> **Instructions to follow**
Transcribe the records below exactly, leaving out any pictures.

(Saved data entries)
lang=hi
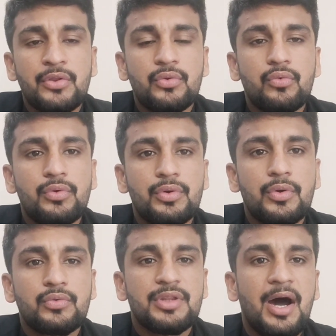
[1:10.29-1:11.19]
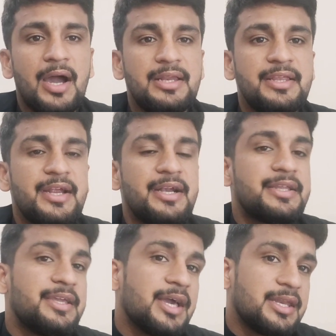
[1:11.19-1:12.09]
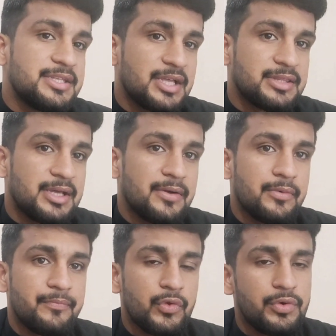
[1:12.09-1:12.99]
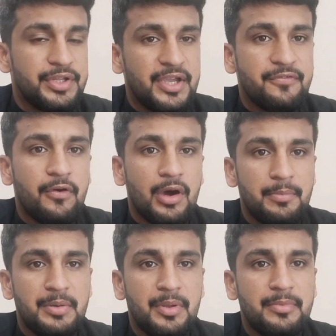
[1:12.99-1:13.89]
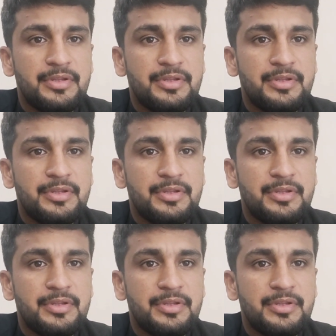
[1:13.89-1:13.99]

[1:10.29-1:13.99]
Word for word: तो उनको उतना हाईली रेट किया नहीं जाता ओ फॉर्मेट में भी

> **Answer for the task**
lang=hi
[1:10.29-1:11.19]
[1:11.19-1:12.09]
[1:12.09-1:12.99]
[1:12.99-1:13.89]
[1:13.89-1:13.99]

[1:10.29-1:13.99]
Word for word: तो उनको उतना हाईली रेट किया नहीं जाता ओ फॉर्मेट में भी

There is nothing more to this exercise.